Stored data
::::

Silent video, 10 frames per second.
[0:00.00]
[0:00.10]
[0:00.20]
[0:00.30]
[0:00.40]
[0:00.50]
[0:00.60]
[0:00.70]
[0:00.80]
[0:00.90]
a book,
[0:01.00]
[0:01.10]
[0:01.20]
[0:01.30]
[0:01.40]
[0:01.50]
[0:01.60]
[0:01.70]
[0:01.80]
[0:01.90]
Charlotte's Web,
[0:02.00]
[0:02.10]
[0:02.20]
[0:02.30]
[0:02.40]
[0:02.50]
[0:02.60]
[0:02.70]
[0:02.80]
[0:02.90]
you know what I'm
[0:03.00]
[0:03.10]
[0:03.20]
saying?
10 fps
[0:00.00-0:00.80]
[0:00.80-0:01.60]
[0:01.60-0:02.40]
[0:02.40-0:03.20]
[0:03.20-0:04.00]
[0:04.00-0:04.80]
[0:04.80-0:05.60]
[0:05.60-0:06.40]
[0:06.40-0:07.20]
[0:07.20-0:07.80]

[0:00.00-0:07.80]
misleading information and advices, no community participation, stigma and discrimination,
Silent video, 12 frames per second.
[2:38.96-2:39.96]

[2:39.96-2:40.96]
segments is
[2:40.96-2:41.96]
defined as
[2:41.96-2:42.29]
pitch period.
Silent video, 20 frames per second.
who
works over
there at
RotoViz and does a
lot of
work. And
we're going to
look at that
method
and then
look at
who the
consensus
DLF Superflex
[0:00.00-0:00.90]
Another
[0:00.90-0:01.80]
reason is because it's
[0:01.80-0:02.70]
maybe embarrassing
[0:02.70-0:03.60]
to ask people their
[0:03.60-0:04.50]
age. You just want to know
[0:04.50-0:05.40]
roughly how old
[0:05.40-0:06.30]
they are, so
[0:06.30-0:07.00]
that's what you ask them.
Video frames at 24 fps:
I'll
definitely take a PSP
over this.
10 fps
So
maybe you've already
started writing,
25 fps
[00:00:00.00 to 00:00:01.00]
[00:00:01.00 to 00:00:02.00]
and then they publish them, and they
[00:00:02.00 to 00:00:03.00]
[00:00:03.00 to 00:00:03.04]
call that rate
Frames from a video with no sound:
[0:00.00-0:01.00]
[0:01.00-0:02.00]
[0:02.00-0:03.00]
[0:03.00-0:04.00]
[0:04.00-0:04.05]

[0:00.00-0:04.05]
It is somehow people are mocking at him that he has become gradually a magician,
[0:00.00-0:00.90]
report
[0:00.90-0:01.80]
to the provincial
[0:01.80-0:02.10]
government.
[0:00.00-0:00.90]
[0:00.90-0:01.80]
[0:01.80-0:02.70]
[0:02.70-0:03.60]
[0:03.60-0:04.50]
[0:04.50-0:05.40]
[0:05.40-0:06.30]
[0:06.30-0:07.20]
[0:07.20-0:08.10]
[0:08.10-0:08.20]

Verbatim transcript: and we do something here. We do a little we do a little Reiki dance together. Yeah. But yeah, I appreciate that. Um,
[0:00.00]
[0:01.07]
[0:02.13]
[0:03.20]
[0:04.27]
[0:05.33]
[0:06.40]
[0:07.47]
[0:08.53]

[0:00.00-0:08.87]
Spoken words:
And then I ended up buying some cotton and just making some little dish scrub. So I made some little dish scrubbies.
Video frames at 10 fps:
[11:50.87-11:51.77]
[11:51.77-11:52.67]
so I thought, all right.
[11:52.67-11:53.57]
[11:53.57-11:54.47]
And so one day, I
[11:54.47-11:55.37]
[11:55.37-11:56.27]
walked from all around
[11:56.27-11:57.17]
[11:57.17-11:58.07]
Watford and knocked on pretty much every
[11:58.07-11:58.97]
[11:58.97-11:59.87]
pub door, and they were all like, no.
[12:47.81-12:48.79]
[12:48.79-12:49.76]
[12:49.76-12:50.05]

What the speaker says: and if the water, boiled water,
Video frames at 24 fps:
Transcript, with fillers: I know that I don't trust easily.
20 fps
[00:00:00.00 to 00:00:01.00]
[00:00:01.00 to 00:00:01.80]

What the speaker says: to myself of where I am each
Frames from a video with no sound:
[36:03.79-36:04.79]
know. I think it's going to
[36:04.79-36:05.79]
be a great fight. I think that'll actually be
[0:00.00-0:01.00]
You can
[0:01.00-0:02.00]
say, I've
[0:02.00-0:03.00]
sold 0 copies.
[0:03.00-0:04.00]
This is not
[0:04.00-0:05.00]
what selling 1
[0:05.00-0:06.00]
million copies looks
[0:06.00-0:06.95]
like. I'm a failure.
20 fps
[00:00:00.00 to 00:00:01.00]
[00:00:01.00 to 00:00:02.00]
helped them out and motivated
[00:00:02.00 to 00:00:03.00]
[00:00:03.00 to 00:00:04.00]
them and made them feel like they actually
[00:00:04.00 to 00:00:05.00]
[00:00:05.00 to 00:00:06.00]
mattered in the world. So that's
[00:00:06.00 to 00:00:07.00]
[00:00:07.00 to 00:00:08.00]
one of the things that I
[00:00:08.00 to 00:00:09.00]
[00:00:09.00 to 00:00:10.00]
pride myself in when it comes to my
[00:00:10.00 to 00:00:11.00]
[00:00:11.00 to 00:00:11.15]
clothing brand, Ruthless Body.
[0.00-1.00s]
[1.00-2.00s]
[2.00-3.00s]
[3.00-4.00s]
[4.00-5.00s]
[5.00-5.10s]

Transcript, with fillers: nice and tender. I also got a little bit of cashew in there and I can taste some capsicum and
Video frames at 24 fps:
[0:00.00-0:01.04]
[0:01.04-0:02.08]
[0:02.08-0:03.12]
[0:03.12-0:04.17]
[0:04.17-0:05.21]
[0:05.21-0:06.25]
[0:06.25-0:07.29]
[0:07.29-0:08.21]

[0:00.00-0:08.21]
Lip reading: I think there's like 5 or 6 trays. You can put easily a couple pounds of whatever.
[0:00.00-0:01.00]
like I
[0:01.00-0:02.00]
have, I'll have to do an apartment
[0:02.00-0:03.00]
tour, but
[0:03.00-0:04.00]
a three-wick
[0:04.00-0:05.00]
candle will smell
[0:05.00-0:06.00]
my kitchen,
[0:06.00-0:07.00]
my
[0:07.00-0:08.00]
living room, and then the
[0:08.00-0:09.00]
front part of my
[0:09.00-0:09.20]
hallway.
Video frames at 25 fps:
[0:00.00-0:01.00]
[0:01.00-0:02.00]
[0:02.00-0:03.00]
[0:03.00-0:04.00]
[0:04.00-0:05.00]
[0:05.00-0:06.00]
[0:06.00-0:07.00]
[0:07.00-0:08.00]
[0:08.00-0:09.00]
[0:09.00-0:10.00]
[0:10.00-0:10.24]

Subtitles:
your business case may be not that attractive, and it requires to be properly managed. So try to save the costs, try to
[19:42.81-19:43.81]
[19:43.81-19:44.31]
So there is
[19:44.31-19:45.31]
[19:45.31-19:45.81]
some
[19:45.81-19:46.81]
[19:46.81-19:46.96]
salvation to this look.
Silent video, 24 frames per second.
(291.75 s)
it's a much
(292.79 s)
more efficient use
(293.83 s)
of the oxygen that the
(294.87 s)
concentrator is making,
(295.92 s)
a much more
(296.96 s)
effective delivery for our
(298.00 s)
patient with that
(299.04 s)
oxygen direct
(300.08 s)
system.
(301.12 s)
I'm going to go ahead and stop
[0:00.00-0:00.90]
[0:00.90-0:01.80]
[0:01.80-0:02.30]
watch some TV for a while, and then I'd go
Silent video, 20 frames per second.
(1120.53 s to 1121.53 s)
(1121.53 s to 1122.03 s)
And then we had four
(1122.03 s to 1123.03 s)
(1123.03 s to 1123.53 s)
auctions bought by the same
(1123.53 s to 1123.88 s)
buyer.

::::

* **EXERCISE REQUIREMENTS**
Considering only the data above, return the lines in which "speaker" occurs.

* **SOLVED PROBLEM**
What the speaker says: and if the water, boiled water,
What the speaker says: to myself of where I am each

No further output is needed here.